### Records for this task ###
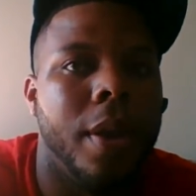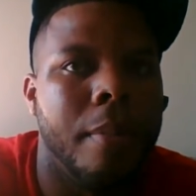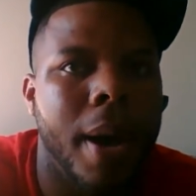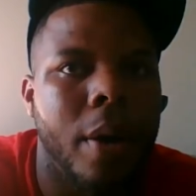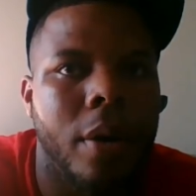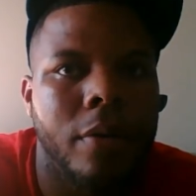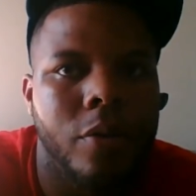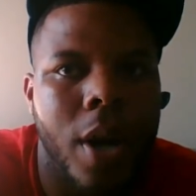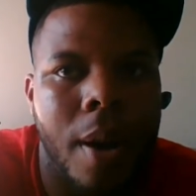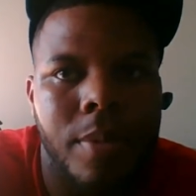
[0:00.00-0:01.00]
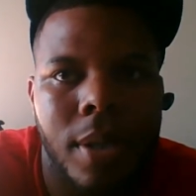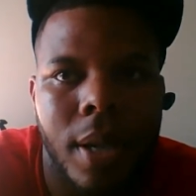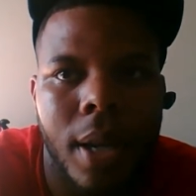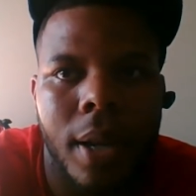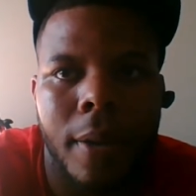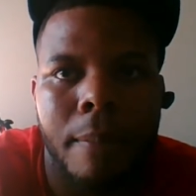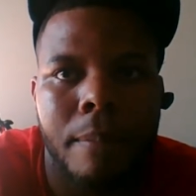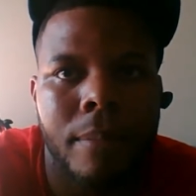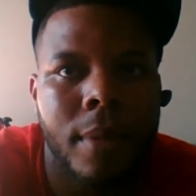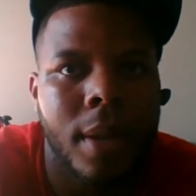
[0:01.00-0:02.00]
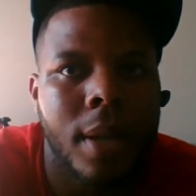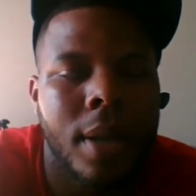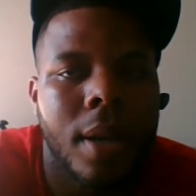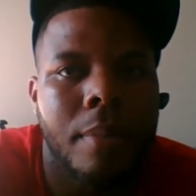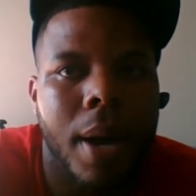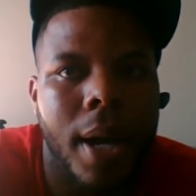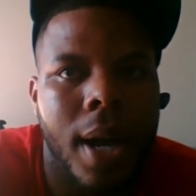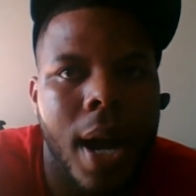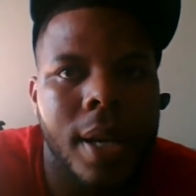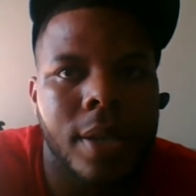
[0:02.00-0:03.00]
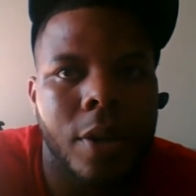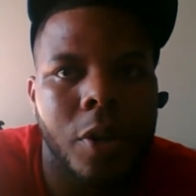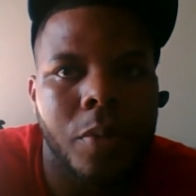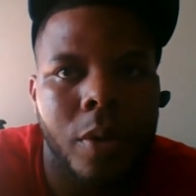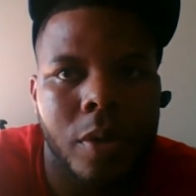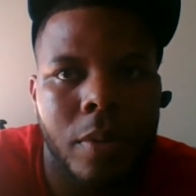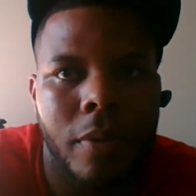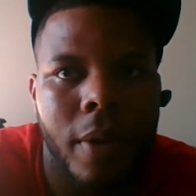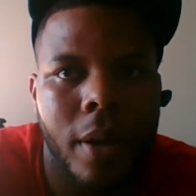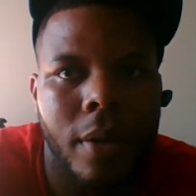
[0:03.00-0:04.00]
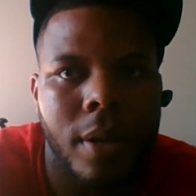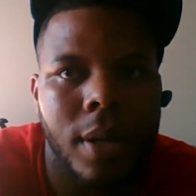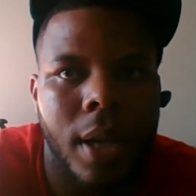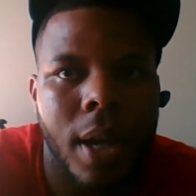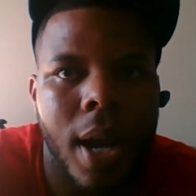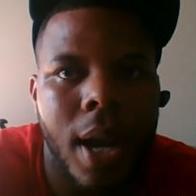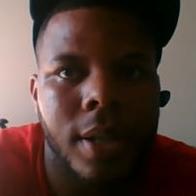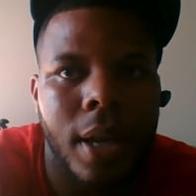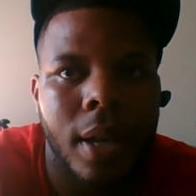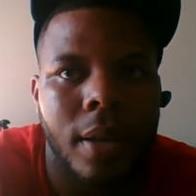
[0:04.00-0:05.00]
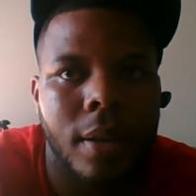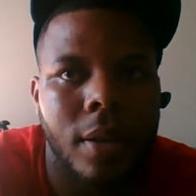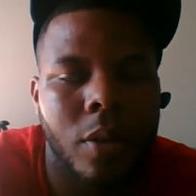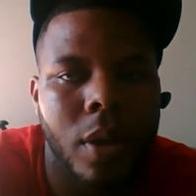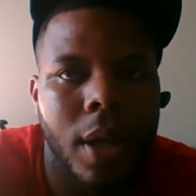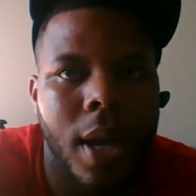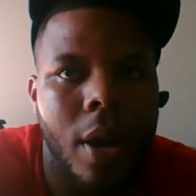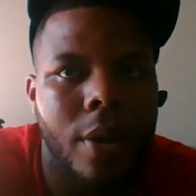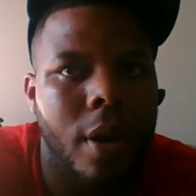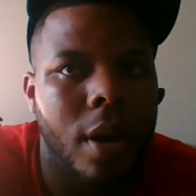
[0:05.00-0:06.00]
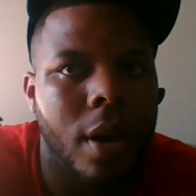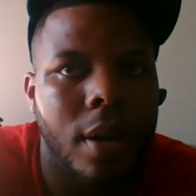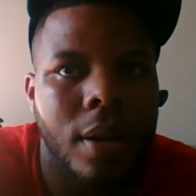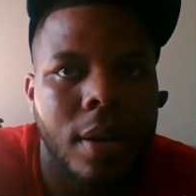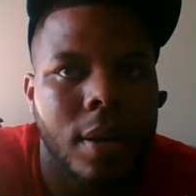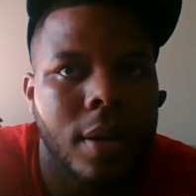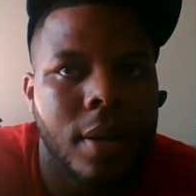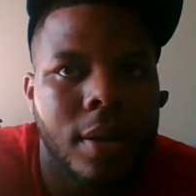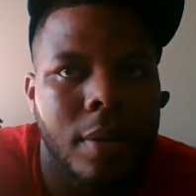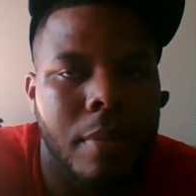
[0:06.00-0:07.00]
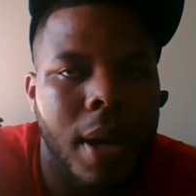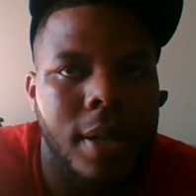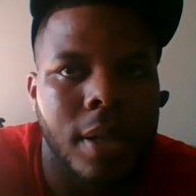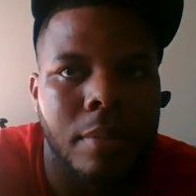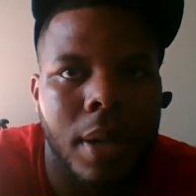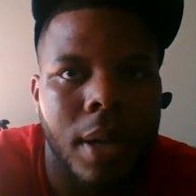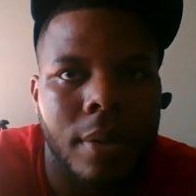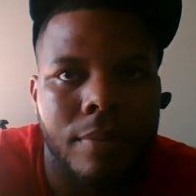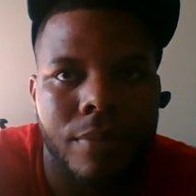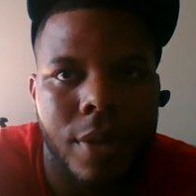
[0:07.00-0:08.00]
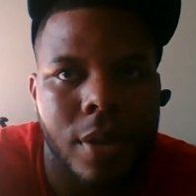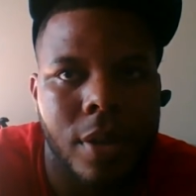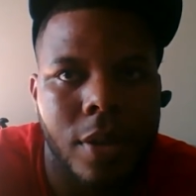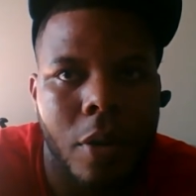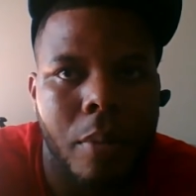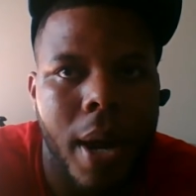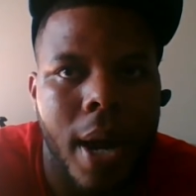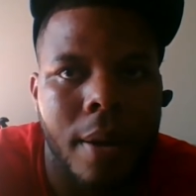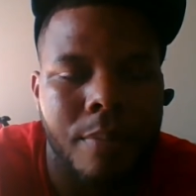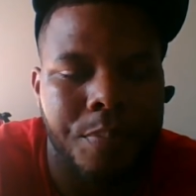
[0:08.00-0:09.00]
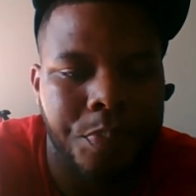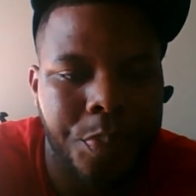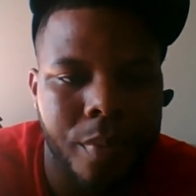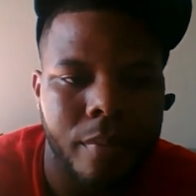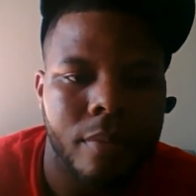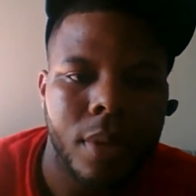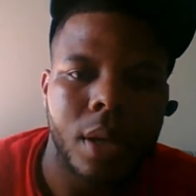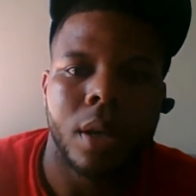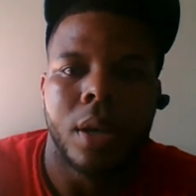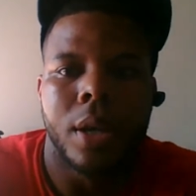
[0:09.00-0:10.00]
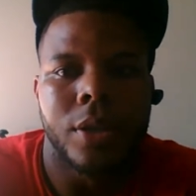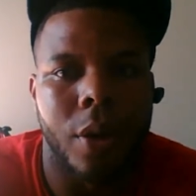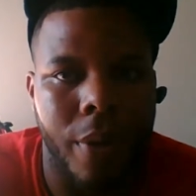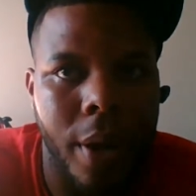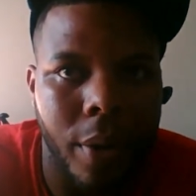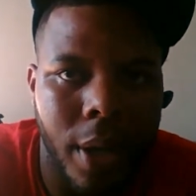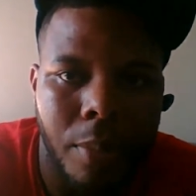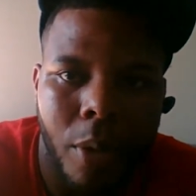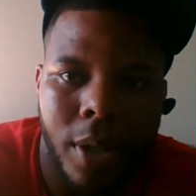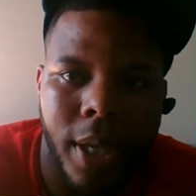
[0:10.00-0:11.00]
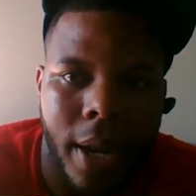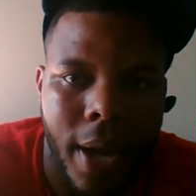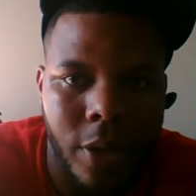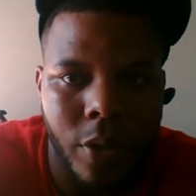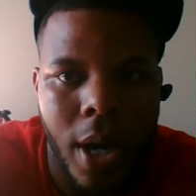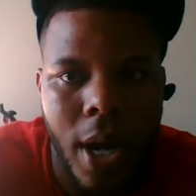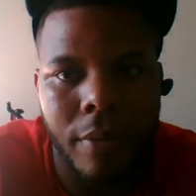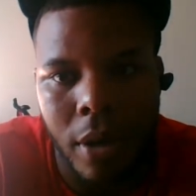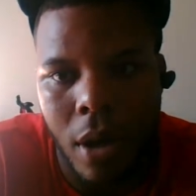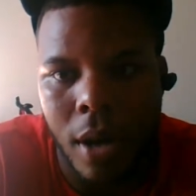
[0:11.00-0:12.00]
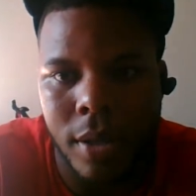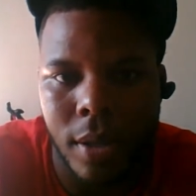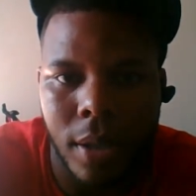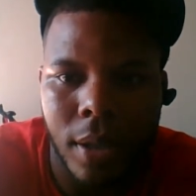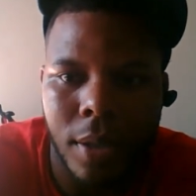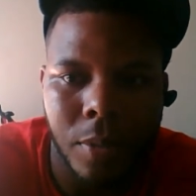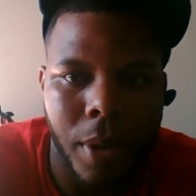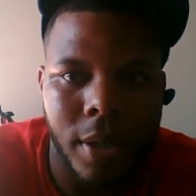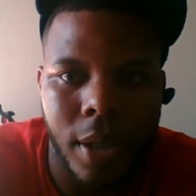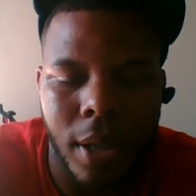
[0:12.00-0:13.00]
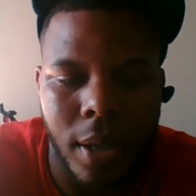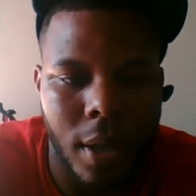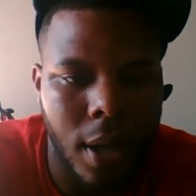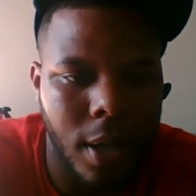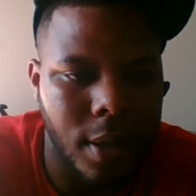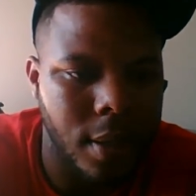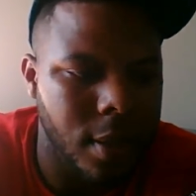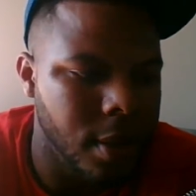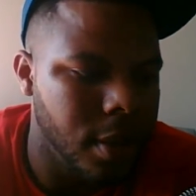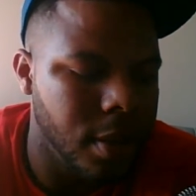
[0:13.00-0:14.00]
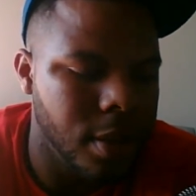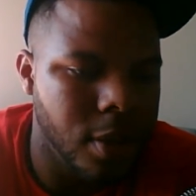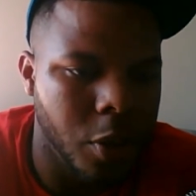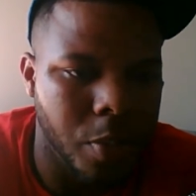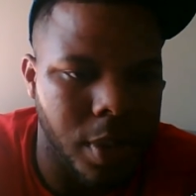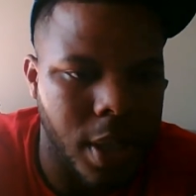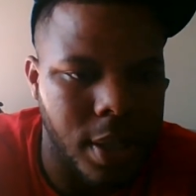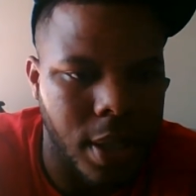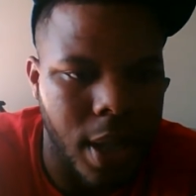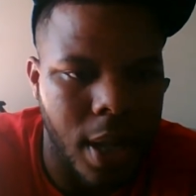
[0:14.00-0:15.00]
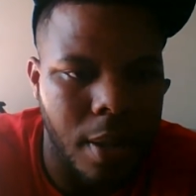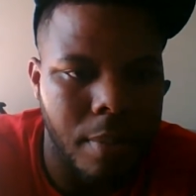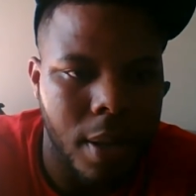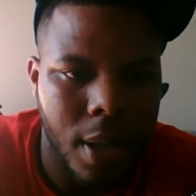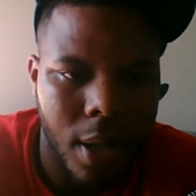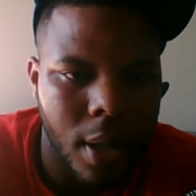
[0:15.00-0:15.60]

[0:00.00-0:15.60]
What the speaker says: amount of drops today by guys that are supposed to be veterans, guys that you can count on, just amazing, man. Just so bad. So they don't get any points out of that drive. Costly, especially in a two-possession game.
###
**What you have to do:** Each line from the one that holds "[0:08.00-0:09.00]" through the final line of the data must be retyped exactly; the pictures must not appear.

**Exercise output:**
[0:08.00-0:09.00]
[0:09.00-0:10.00]
[0:10.00-0:11.00]
[0:11.00-0:12.00]
[0:12.00-0:13.00]
[0:13.00-0:14.00]
[0:14.00-0:15.00]
[0:15.00-0:15.60]

[0:00.00-0:15.60]
What the speaker says: amount of drops today by guys that are supposed to be veterans, guys that you can count on, just amazing, man. Just so bad. So they don't get any points out of that drive. Costly, especially in a two-possession game.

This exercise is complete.